• WHAT THIS TASK INVOLVES: Repeat the records exactly as given. Do not include the pictures.

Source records
● ● ● ● ● ● ●
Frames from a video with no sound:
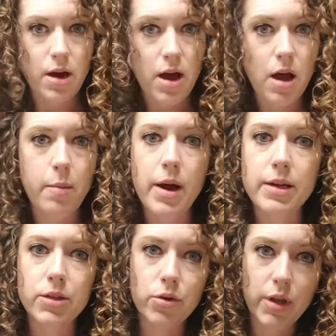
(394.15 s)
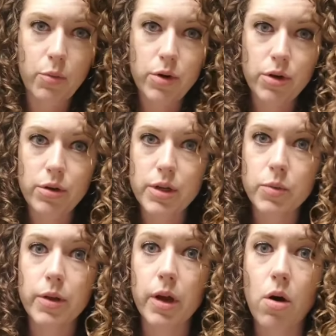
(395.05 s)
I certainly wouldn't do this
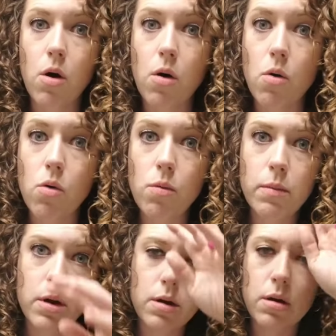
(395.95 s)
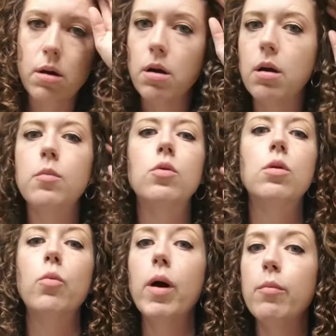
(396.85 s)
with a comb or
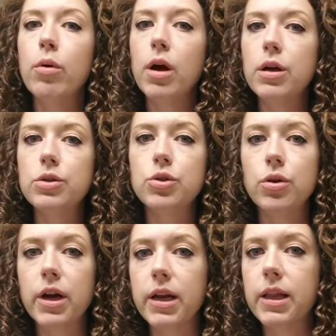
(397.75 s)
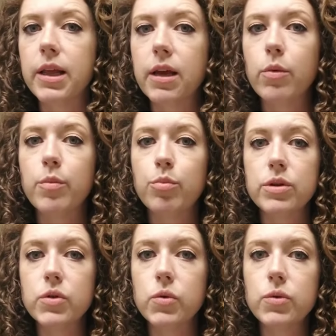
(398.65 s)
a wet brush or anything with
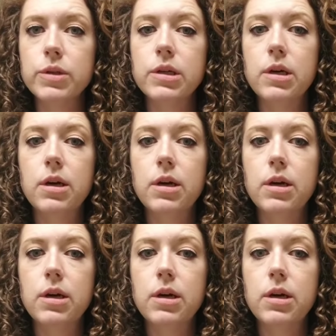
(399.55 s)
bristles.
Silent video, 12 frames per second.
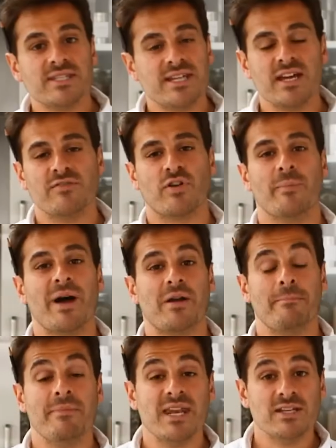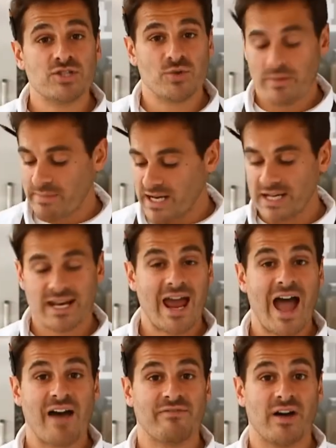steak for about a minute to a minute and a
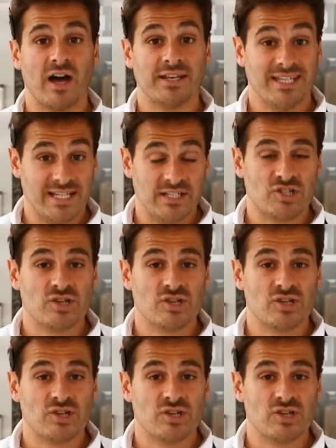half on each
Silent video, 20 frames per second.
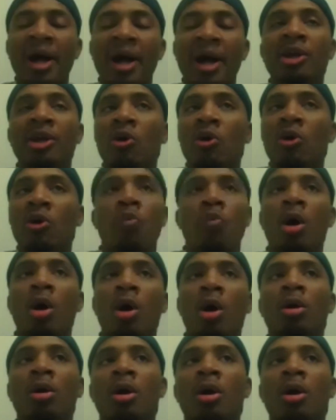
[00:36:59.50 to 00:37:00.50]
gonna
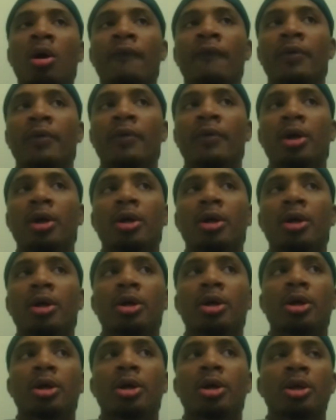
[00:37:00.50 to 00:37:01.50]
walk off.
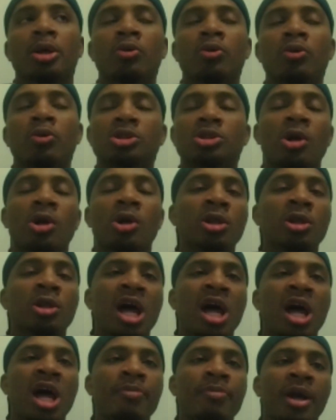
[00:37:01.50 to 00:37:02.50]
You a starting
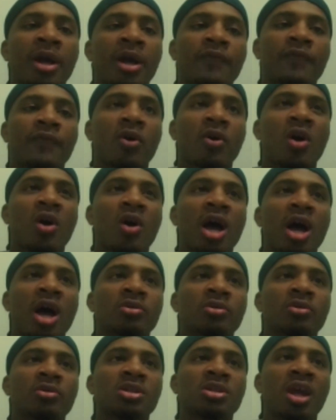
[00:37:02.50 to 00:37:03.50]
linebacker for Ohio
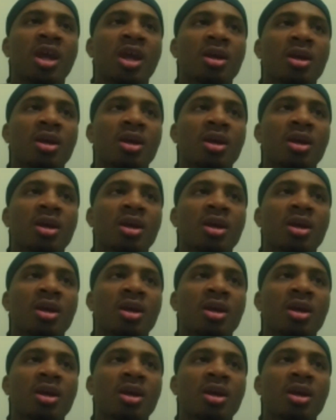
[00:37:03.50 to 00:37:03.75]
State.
● ● ● ● ● ● ●
• WRITTEN RESPONSE:
Frames from a video with no sound:
(394.15 s)
(395.05 s)
I certainly wouldn't do this
(395.95 s)
(396.85 s)
with a comb or
(397.75 s)
(398.65 s)
a wet brush or anything with
(399.55 s)
bristles.
Silent video, 12 frames per second.
steak for about a minute to a minute and a
half on each
Silent video, 20 frames per second.
[00:36:59.50 to 00:37:00.50]
gonna
[00:37:00.50 to 00:37:01.50]
walk off.
[00:37:01.50 to 00:37:02.50]
You a starting
[00:37:02.50 to 00:37:03.50]
linebacker for Ohio
[00:37:03.50 to 00:37:03.75]
State.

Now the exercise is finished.